Our friendship ended because I just couldn’t deal with all of his problems I did not know what to do anymore. I could not comprehend how such a smart young man would get involved in such nonsense. I did not understand why he would put himself in danger just “for” another man?
The good news is the last time I talked to the Guyanese gay guy was over a year ago and he appears to be getting his life together. He has a new lover and he is happy. He also is a very talented photographer.
The other gay man that I get along with is my close friend is South Asian we have been friends for over six years. He says I have “gay man trauma”. Maybe he’s right I don’t know?
What I do know is this most of the gay men I have met I am just not impressed with them. The gay men I have met are obsessed with sex, they are judgmental, rude, and obnoxious.

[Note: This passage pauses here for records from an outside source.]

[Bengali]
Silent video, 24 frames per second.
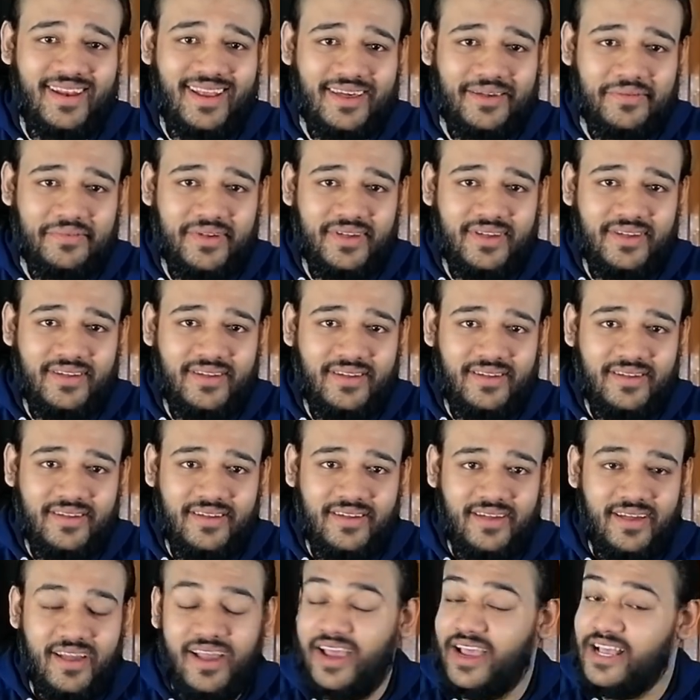লাগবে
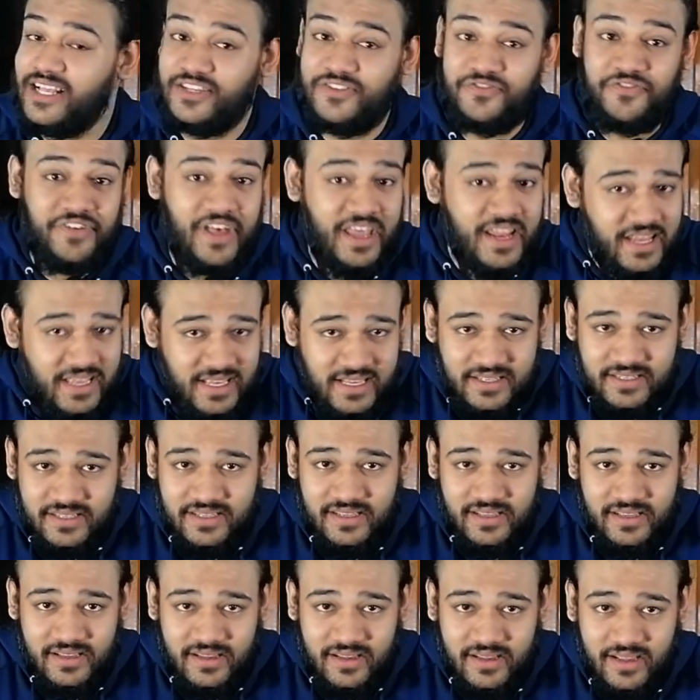ইটস ভেরি ইজি
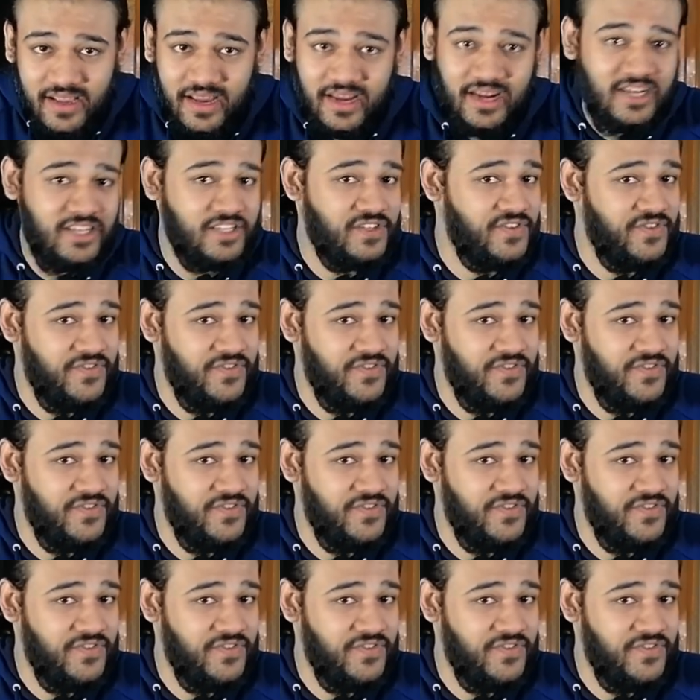ইট ইজ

I also realize I don’t need to “just” be friends with homosexuals in order to enrich my life. I think my quandary is for a long time I felt that I placed too much importance on “being” friends with gay men.
I now understand through introspection that gay men are just like anyone else in society we have our own biases, prejudices, our own views. The only similarity is our sexual orientation.
I also admit I have biases about straight people. Now of course there are straight people that can be homophobic but I also am learning there are straight people that are actually nice people. I guess I just have to give them a chance.
Maybe I should apply the same philosophy to my biases I have with other gay men? I “want” to be more open minded about “gay men” maybe my bad experiences have clouded my judgment? Maybe I do need to become more open minded?